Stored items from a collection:
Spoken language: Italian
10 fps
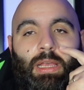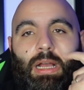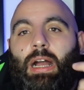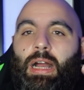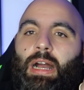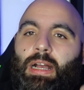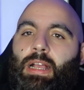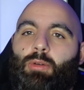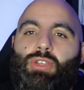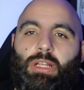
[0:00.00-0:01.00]
ha
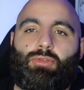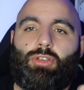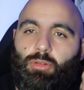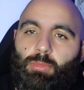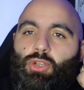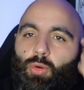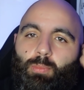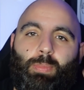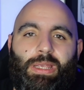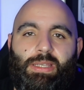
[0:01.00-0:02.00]
causato, secondo me,
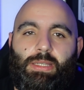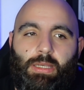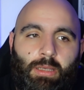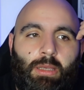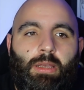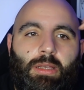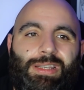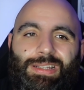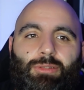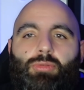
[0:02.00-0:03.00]
scompensi.
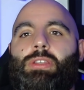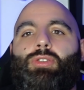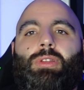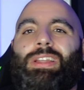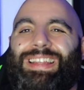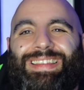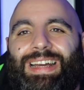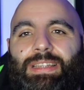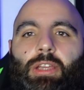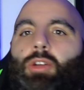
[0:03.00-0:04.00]
C'è stato disordine
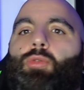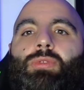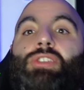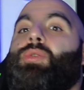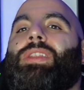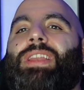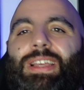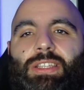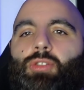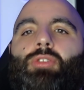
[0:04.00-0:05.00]
tattico e un disordine
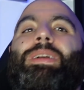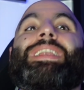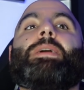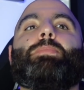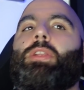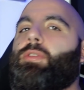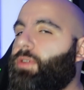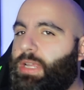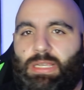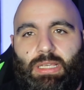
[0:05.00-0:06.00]
che secondo me il Napoli non
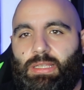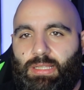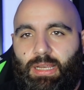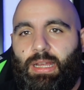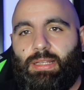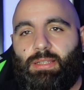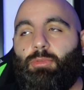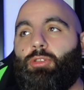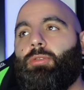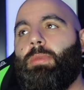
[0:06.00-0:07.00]
riesce a districarsi
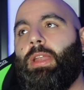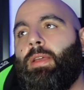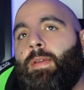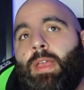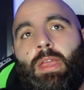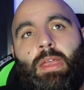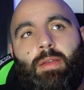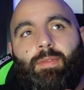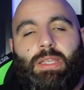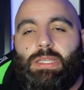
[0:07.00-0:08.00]
molto bene.
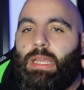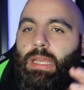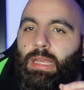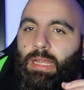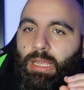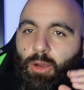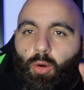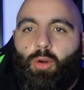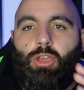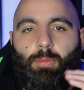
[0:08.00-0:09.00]
Invece,
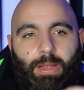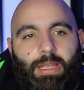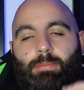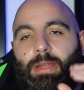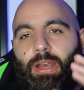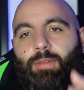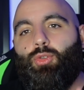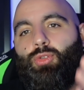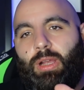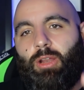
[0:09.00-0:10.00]
occhio perché il Milan ha
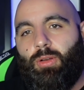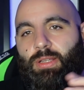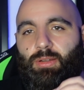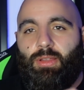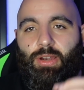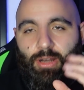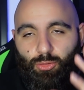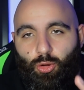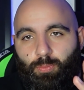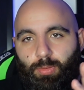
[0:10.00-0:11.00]
avuto anche l'occasione del
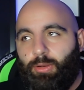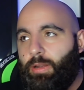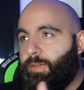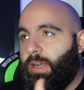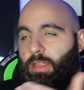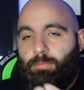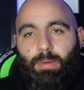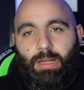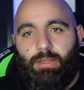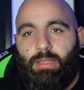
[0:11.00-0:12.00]
raddoppio nel finale di
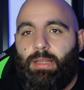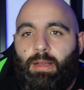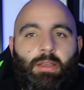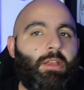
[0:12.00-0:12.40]
partita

▶ **EXERCISE DIRECTIONS**: Write every record out again exactly; no pictures belong in the copy.

▶ **COMPLETED EXERCISE**:
Spoken language: Italian
10 fps
[0:00.00-0:01.00]
ha
[0:01.00-0:02.00]
causato, secondo me,
[0:02.00-0:03.00]
scompensi.
[0:03.00-0:04.00]
C'è stato disordine
[0:04.00-0:05.00]
tattico e un disordine
[0:05.00-0:06.00]
che secondo me il Napoli non
[0:06.00-0:07.00]
riesce a districarsi
[0:07.00-0:08.00]
molto bene.
[0:08.00-0:09.00]
Invece,
[0:09.00-0:10.00]
occhio perché il Milan ha
[0:10.00-0:11.00]
avuto anche l'occasione del
[0:11.00-0:12.00]
raddoppio nel finale di
[0:12.00-0:12.40]
partita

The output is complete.